The tweets actually arrive each morning in pairs: One with a stark statement, and the other with raw numbers illustrating just how many square kilometers below the historical average the ice presently sits.

For perspective, 1 square kilometer is about the same total area as 187 football fields. So the ice cover on August 23, 2018 was 19.6 million football fields below the historical average. 

That sounds like a lot. And it sounds grim. But it’s reality.

“Unfortunately, grim is the state of change in the Arctic, and really globally at this point,” Twila Moon, a scientist at the National Snow and Ice Data Center, said in an interview. “We’ve fundamentally changed some of the dominant features of the surface of the Arctic.” 

Naysayers might say that the Earth is billions of years old, and the Arctic has melted before. That’s true, said Moon, who researches long-term environmental changes. But the Arctic — like the world — is warming at an unprecedented rate.

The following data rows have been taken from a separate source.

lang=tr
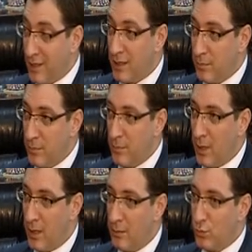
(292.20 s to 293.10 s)
rakamın
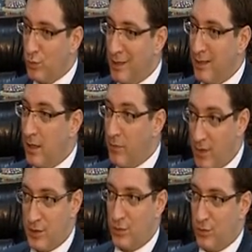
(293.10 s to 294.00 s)
ben bundan daha
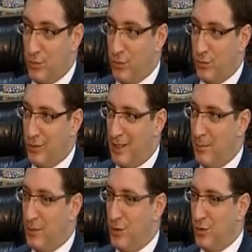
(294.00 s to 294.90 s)
fazla olduğunu
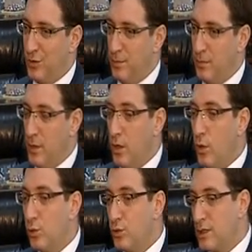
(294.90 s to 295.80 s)
tahmin ediyorum.
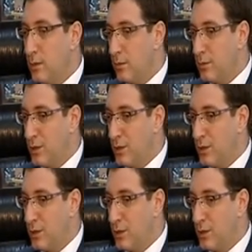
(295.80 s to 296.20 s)
Onun sebebi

“The Earth has seen much higher and lower temperatures, but they happened through very slowly moving processes,” said Moon. “We’ve created a system in which we’re really quickly creating carbon.”

The year’s sea ice is well below the historical average.

Image: national snow and ice data center

The levels of carbon dioxide in Earth’s atmosphere are now the highest they’ve been in at least 800,000 years.

In last 100 years, these carbon dioxide numbers, following in tandem with the burning of ancient fuels, have skyrocketed.

Both the Norwegian seas and the greater Arctic may seem far-off. And for many of us, it’s thousands of miles away. But there’s a reason why scientists are watching it so intently.

“The Arctic is like a canary in a coal mine, and it’s warning us that our planet’s climate is undergoing a really profound change,” said Axford.

It’s a reality that’s difficult to ignore, as NASA and European Space Agency satellites now track the dwindling ice each day. 

Accordingly, tweets from the Norway Ice Service will continue to arrive each morning, a bearer of straight, unfettered reality.

“It’s only once a day, so hopefully that’s not too much of a nuisance,” said Hughes.